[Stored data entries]
============

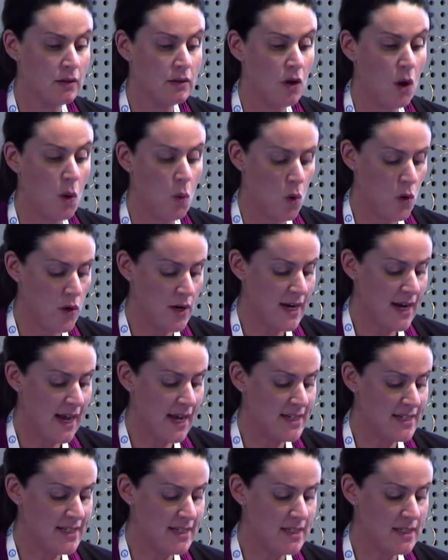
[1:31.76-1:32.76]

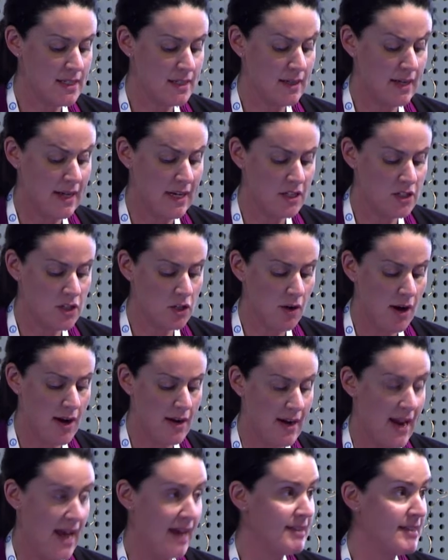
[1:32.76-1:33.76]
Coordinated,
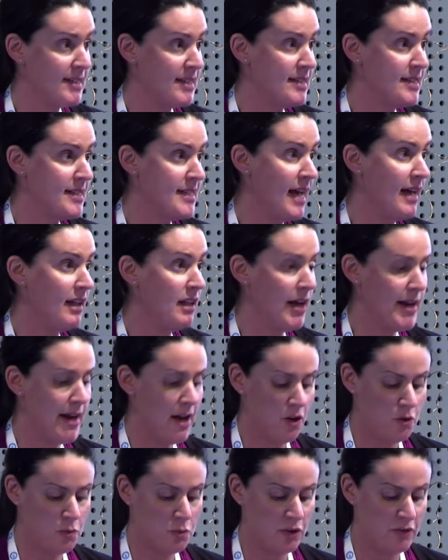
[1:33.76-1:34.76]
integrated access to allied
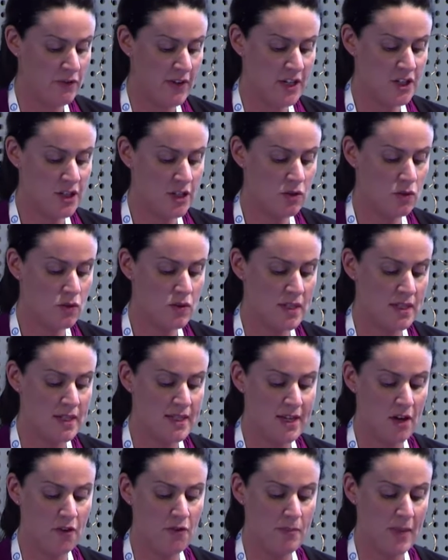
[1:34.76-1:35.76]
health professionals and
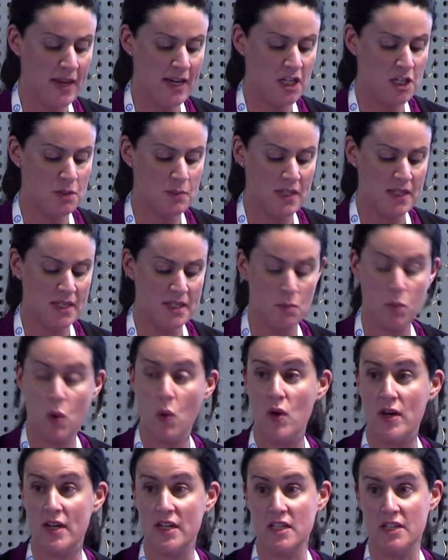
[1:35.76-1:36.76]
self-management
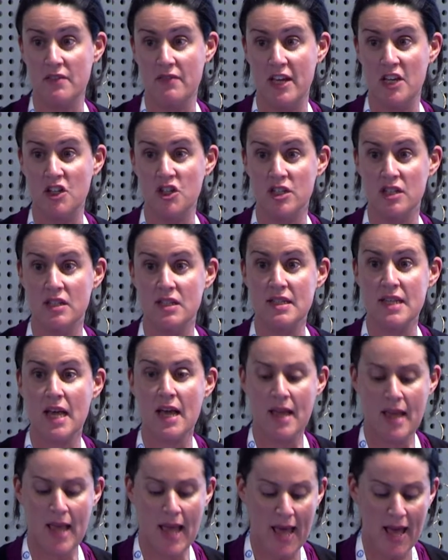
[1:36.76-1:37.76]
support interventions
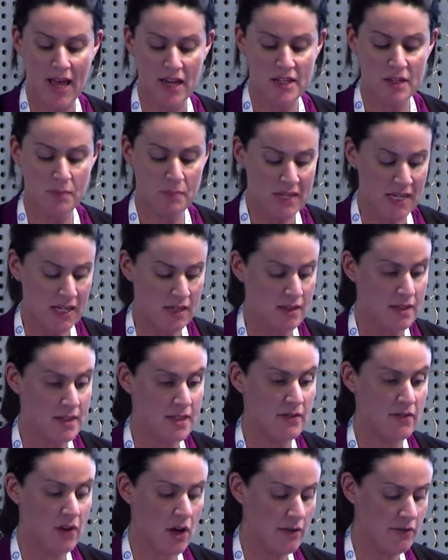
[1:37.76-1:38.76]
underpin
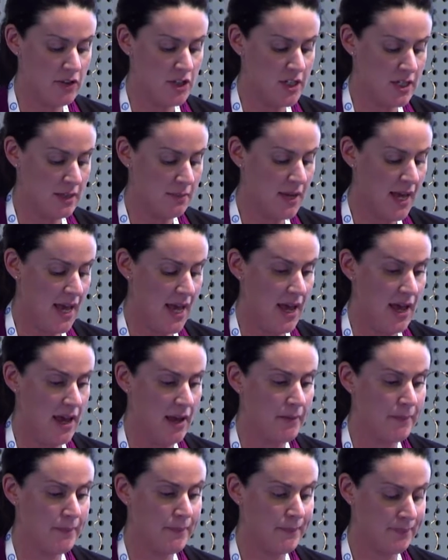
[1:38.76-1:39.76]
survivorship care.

============

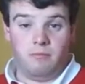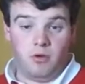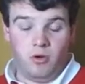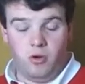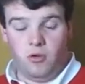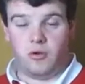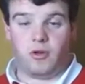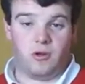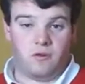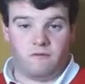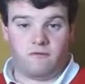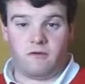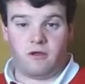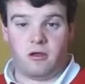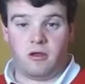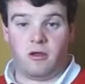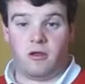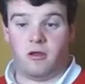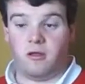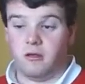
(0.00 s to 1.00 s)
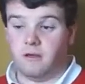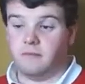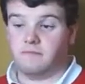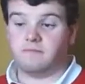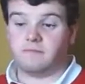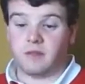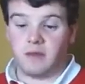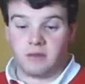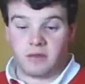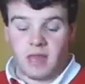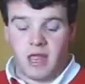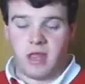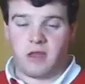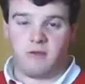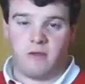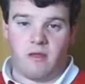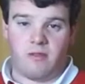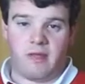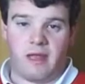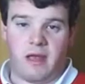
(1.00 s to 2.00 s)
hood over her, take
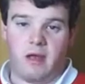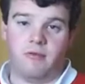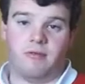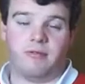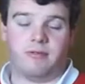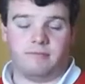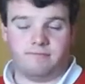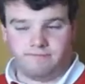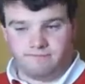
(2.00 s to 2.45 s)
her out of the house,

============

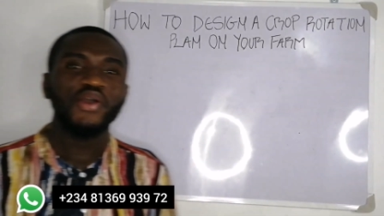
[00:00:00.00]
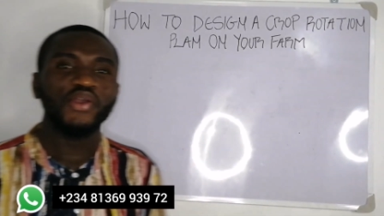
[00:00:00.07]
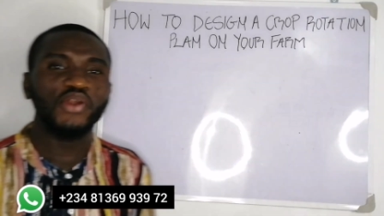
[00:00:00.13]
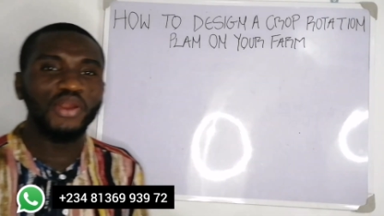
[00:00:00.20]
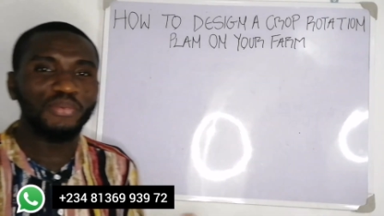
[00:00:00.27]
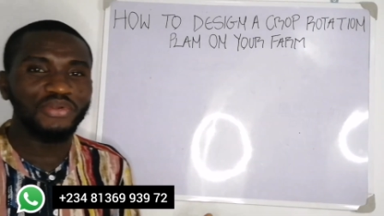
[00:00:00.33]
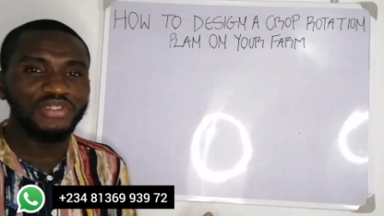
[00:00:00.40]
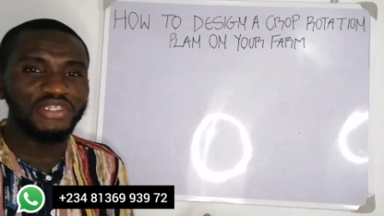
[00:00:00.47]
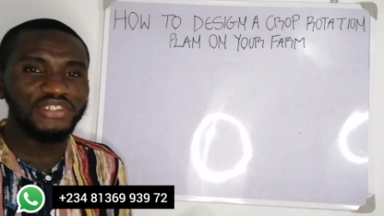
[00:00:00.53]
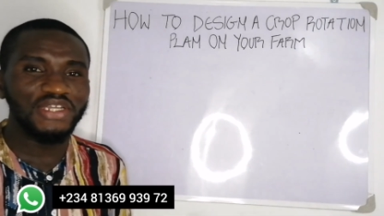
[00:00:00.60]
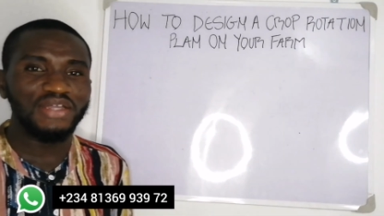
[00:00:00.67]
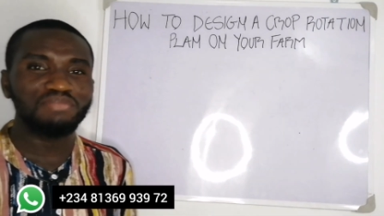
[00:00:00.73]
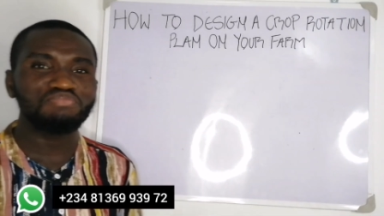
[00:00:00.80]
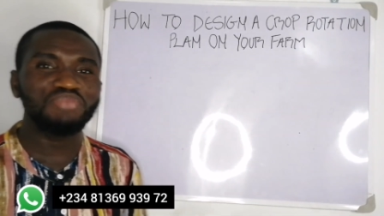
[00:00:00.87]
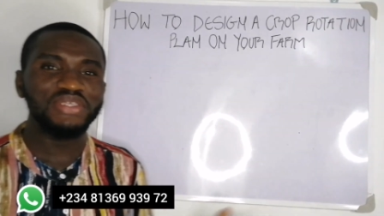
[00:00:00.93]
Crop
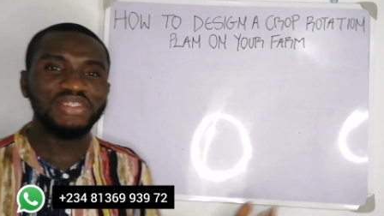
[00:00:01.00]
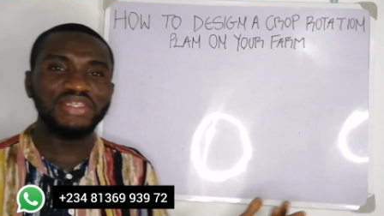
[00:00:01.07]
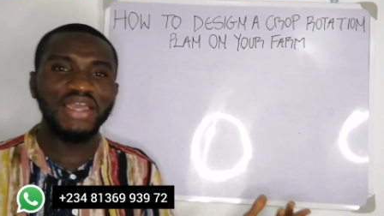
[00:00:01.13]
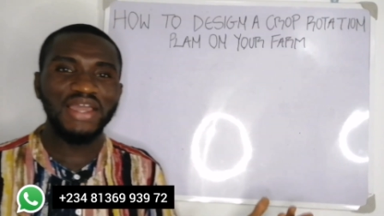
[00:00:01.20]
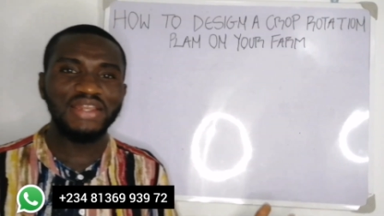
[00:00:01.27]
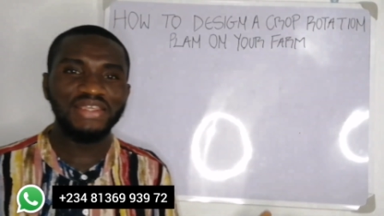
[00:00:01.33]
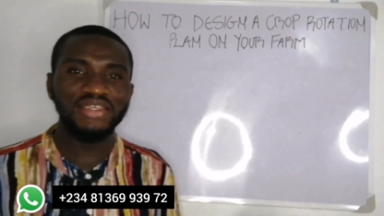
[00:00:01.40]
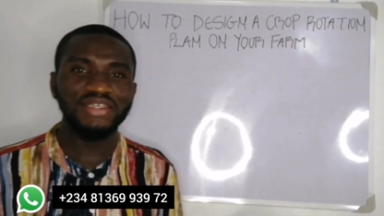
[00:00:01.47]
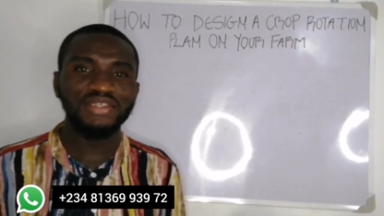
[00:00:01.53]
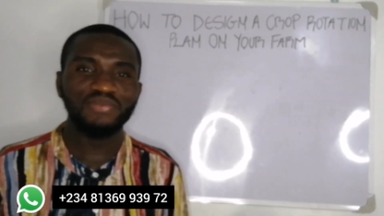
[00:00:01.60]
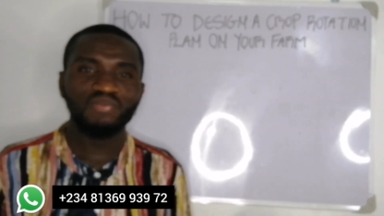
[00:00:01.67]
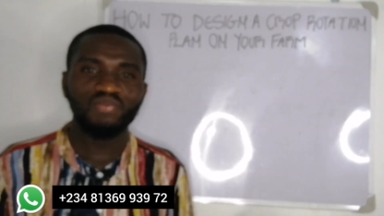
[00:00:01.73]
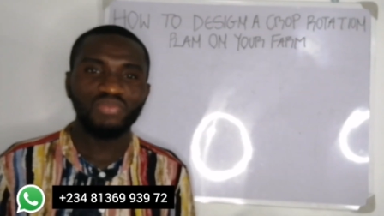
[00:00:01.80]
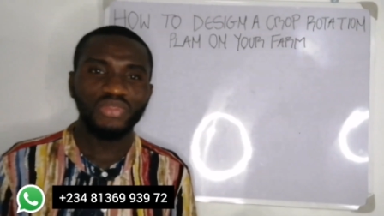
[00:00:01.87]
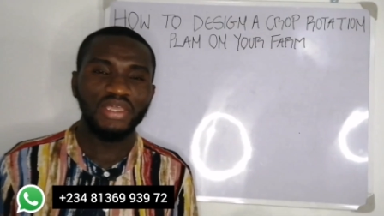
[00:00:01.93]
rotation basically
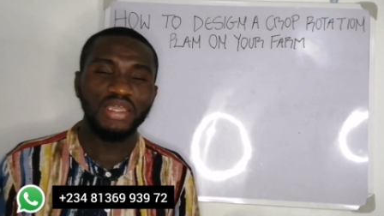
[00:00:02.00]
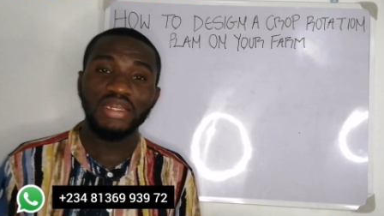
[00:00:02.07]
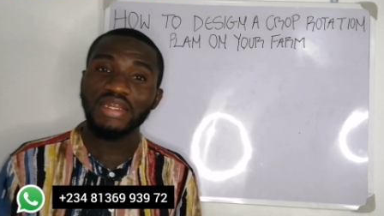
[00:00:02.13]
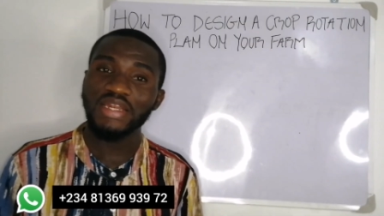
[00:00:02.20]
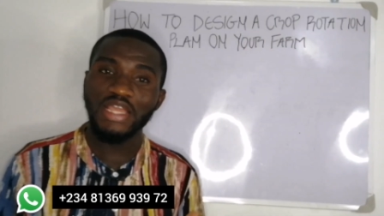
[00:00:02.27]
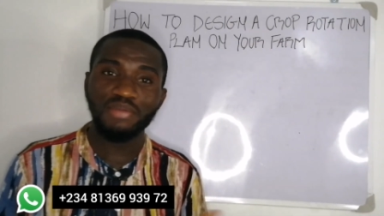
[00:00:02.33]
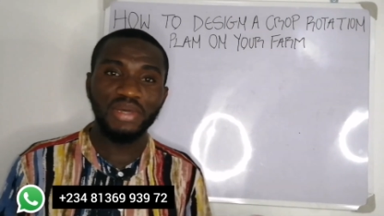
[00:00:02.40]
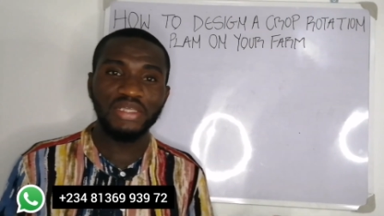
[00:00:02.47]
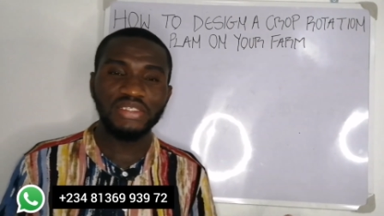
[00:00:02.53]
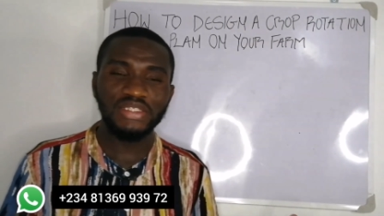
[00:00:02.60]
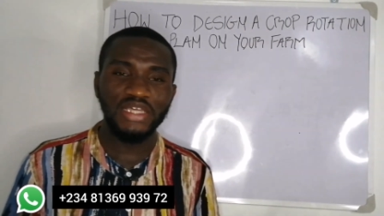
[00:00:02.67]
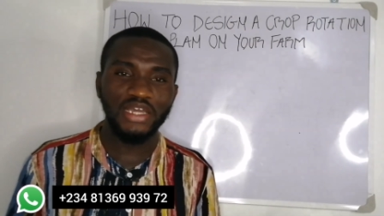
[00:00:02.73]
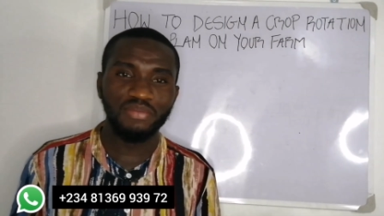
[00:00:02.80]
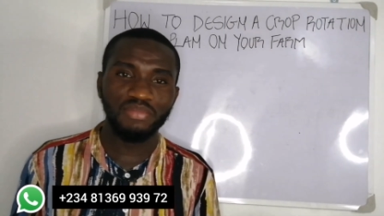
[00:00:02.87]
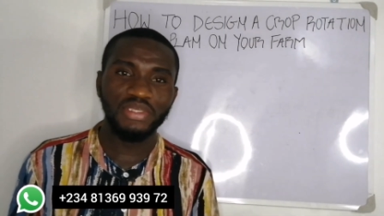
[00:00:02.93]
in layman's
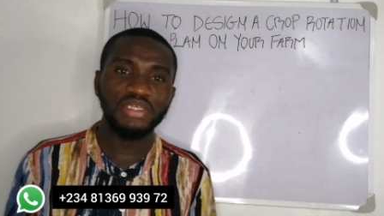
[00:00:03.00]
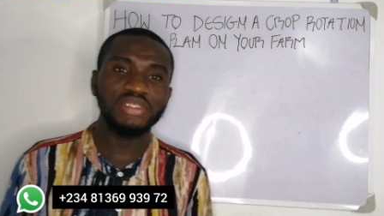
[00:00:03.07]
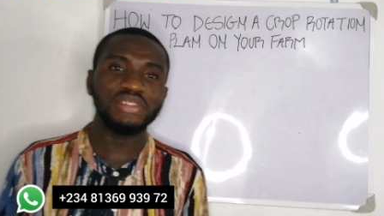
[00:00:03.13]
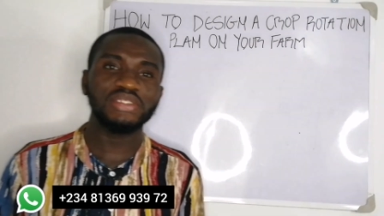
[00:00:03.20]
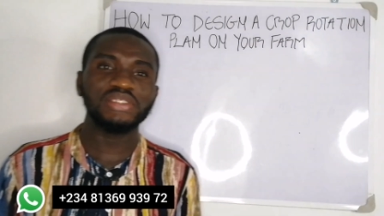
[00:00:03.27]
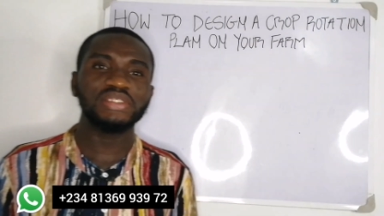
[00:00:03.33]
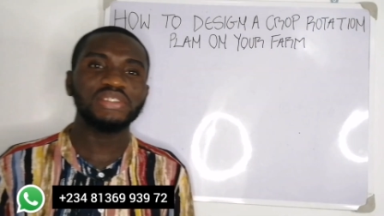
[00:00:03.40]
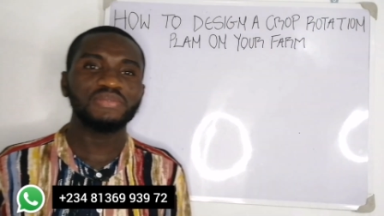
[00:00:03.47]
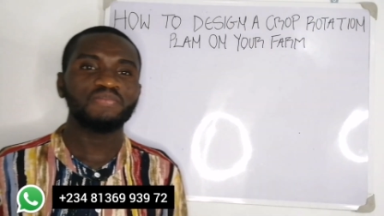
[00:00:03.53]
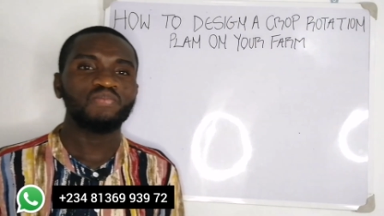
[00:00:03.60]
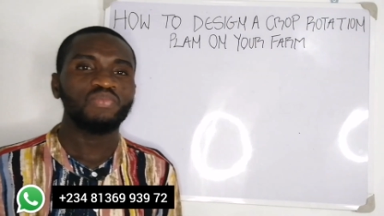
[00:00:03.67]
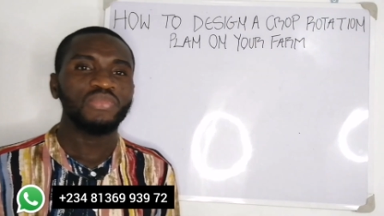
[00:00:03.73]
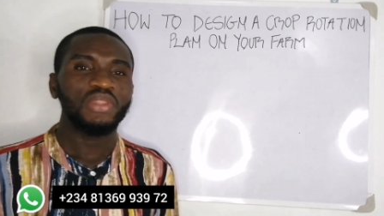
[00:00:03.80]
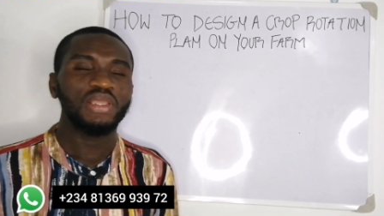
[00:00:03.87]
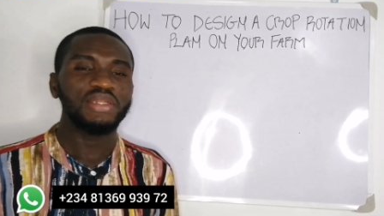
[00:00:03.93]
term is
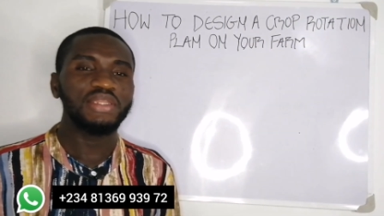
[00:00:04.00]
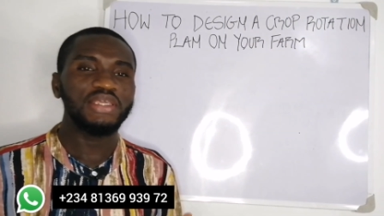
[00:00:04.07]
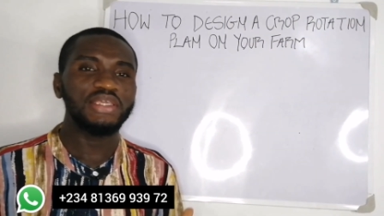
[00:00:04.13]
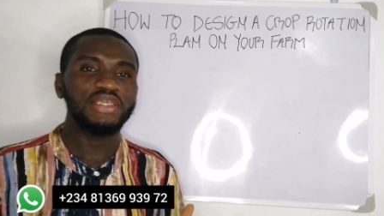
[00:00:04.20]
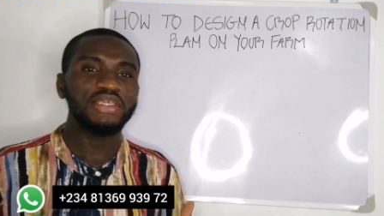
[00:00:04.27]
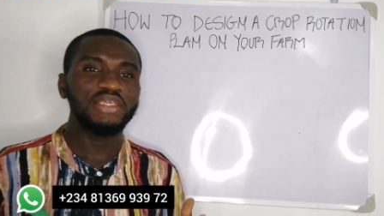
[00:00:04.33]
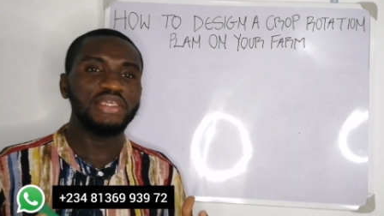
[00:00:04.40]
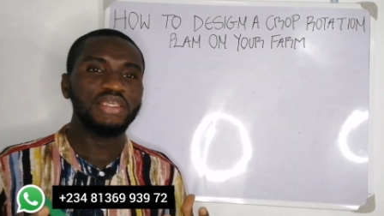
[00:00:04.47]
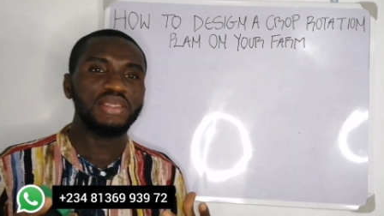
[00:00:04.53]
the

============

> **WHAT TO DO**: Look above for the line containing "[00:00:02.00]", then copy exactly from it through the line containing "[00:00:04.47]", keeping both and leaving out pictures. Add nothing else.

> **THE ANSWER**:
[00:00:02.00]
[00:00:02.07]
[00:00:02.13]
[00:00:02.20]
[00:00:02.27]
[00:00:02.33]
[00:00:02.40]
[00:00:02.47]
[00:00:02.53]
[00:00:02.60]
[00:00:02.67]
[00:00:02.73]
[00:00:02.80]
[00:00:02.87]
[00:00:02.93]
in layman's
[00:00:03.00]
[00:00:03.07]
[00:00:03.13]
[00:00:03.20]
[00:00:03.27]
[00:00:03.33]
[00:00:03.40]
[00:00:03.47]
[00:00:03.53]
[00:00:03.60]
[00:00:03.67]
[00:00:03.73]
[00:00:03.80]
[00:00:03.87]
[00:00:03.93]
term is
[00:00:04.00]
[00:00:04.07]
[00:00:04.13]
[00:00:04.20]
[00:00:04.27]
[00:00:04.33]
[00:00:04.40]
[00:00:04.47]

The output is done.